Originally Posted by prasum
if exactly one root of equation x^2-(k-1)x+k(k+4)=0 lies between the roots of equation x^2-(k+3)x+k+2=0 then value of k=

i have solved this graphically

can yu solve this mathematically

1. According to the theorem of Viéte (or do you call him Vieta?) the mean of the 2 solutions of the 2nd equation is $\dfrac{k+3}2$

2. Solve the 1rt equation using the quadratic formula. After moving some stuff around you'll get:

$x = \dfrac{(k-1)\pm\sqrt{(k-1)^2-4 \cdot 1 \cdot (k^2+4k)}}2$

3. Using the result from 1. you have to solve for k:

$(k-1)\pm \sqrt{-3k^2-18k+1}= (k+3)$

I'll leave this for you.

Spoiler:
I've got k = -1 or k = -5
• October 26th 2010, 04:12 AM
prasum
Quote:

Originally Posted by earboth
1. According to the theorem of Viéte (or do you call him Vieta?) the mean of the 2 solutions of the 2nd equation is $\dfrac{k+3}2$

2. Solve the 1rt equation using the quadratic formula.

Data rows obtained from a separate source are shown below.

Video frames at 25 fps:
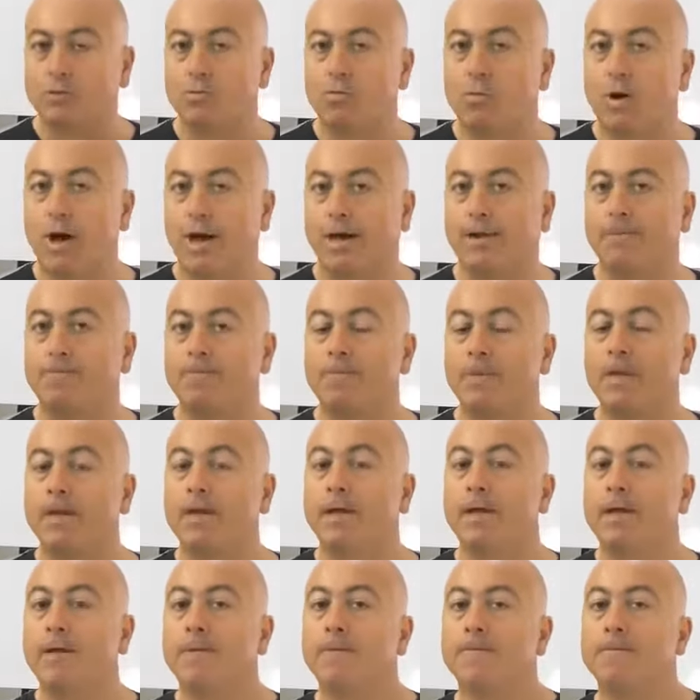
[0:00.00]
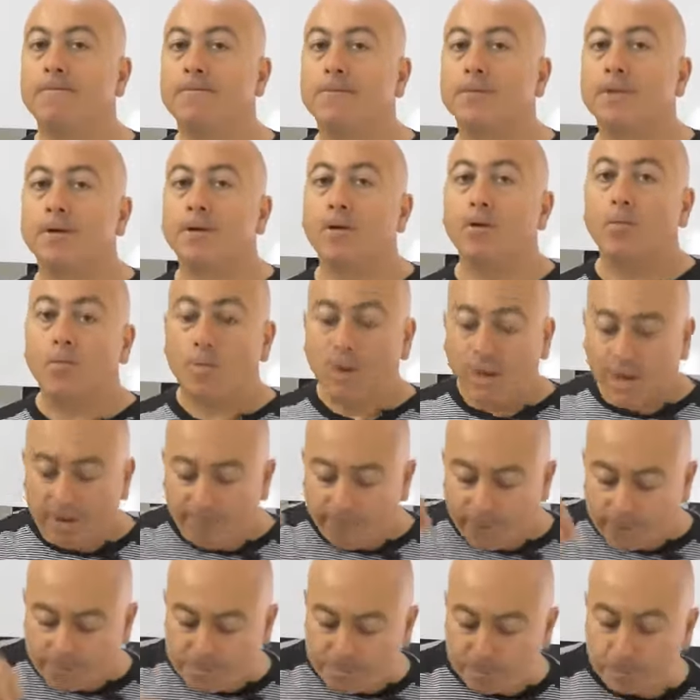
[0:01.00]
it's wet,
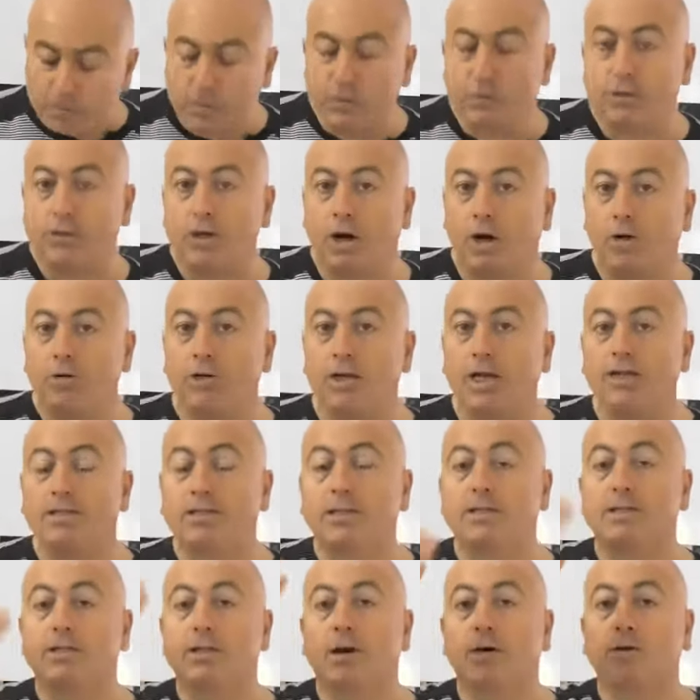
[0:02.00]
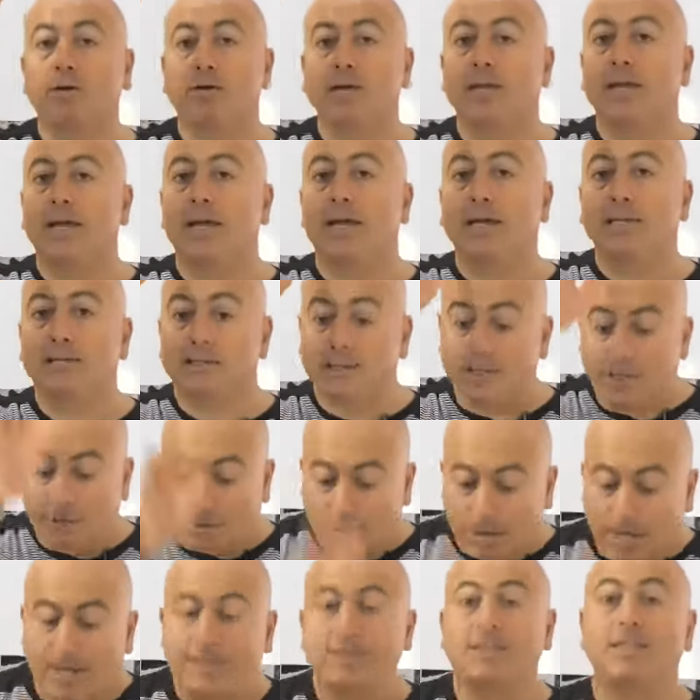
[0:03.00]
whenever you put the salt, as the salt lands,
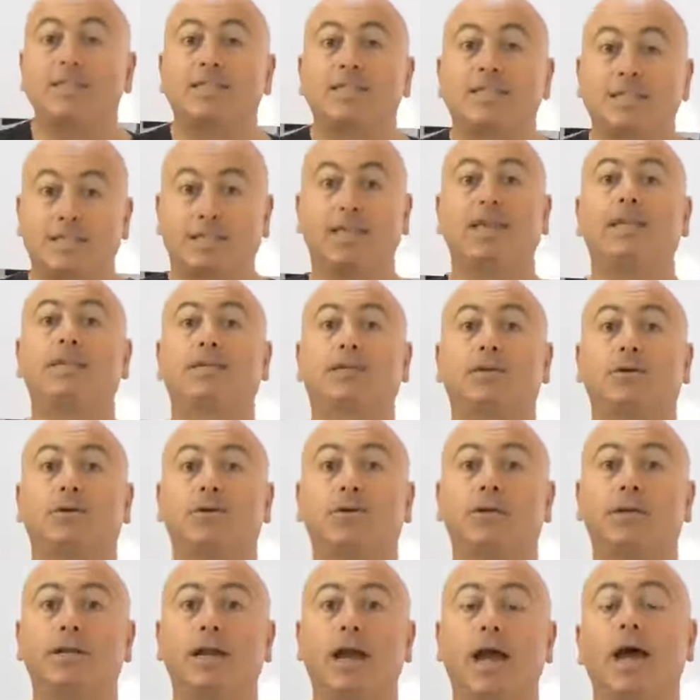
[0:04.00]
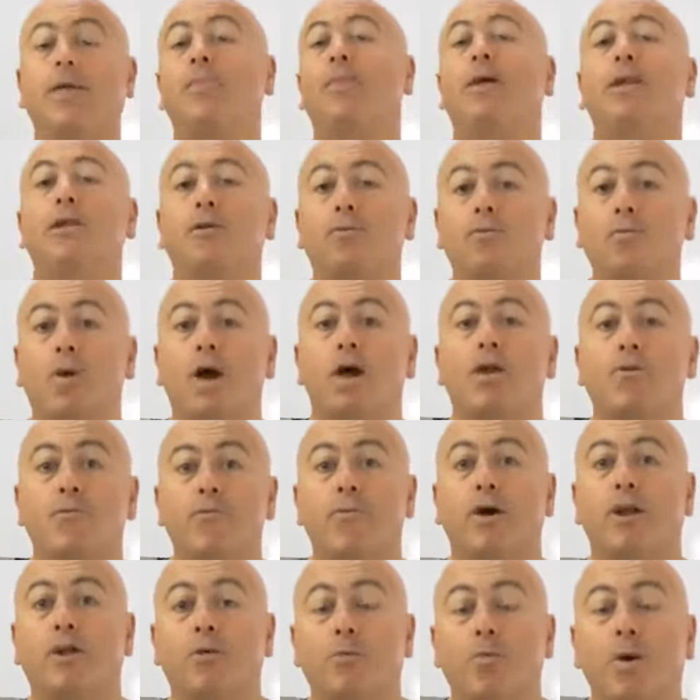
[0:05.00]
it'll actually stick to it, and then it
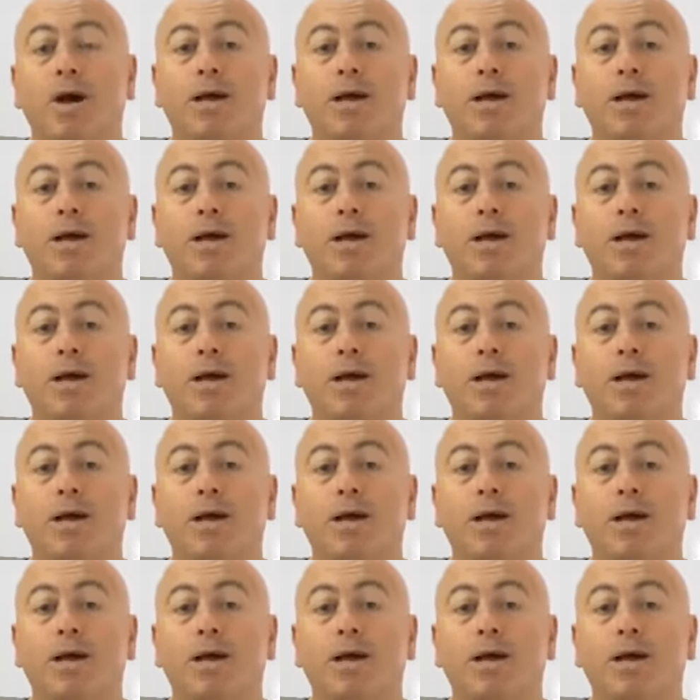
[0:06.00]
won't run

After moving some stuff around you'll get:

$x = \dfrac{(k-1)\pm\sqrt{(k-1)^2-4 \cdot 1 \cdot (k^2+4k)}}2$

3. Using the result from 1. you have to solve for k:

$(k-1)\pm \sqrt{-3k^2-18k+1}= (k+3)$

I'll leave this for you.

Spoiler:
I've got k = -1 or k = -5

thanks